= Beginning of Section =

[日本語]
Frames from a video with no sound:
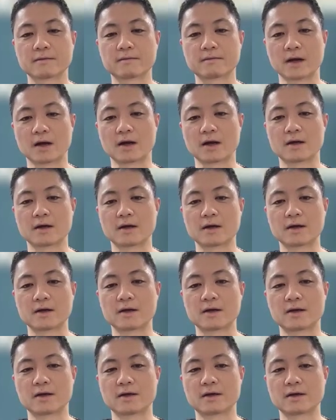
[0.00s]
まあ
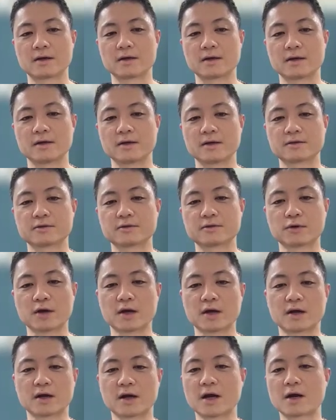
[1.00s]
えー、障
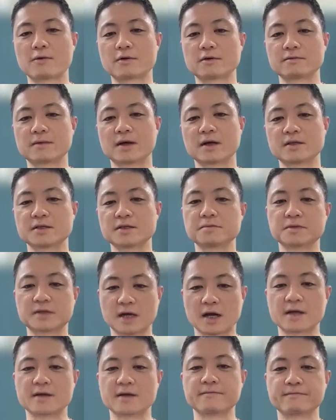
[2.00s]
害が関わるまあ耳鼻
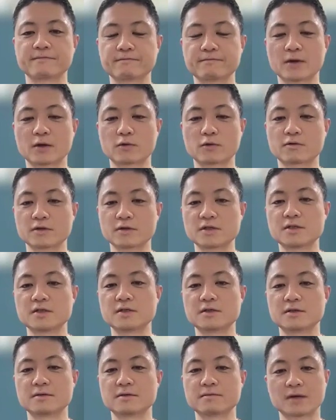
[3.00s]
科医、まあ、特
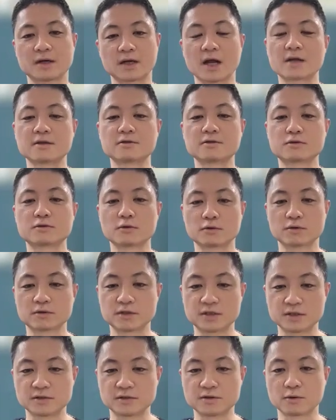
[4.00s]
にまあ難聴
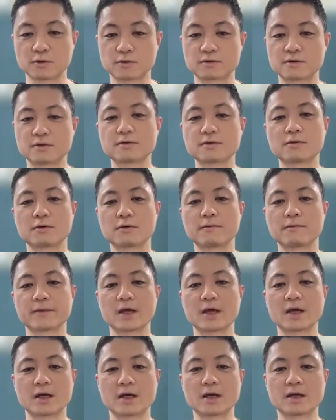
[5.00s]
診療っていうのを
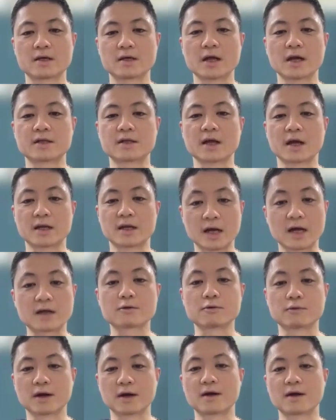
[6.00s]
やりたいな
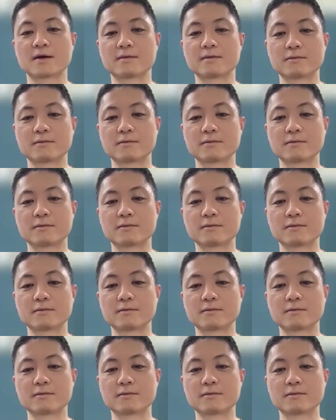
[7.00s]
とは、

= End of Section =

--- What you need to do ---
Without the pictures, restate each entry exactly.

--- Exercise answer ---
[日本語]
Frames from a video with no sound:
[0.00s]
まあ
[1.00s]
えー、障
[2.00s]
害が関わるまあ耳鼻
[3.00s]
科医、まあ、特
[4.00s]
にまあ難聴
[5.00s]
診療っていうのを
[6.00s]
やりたいな
[7.00s]
とは、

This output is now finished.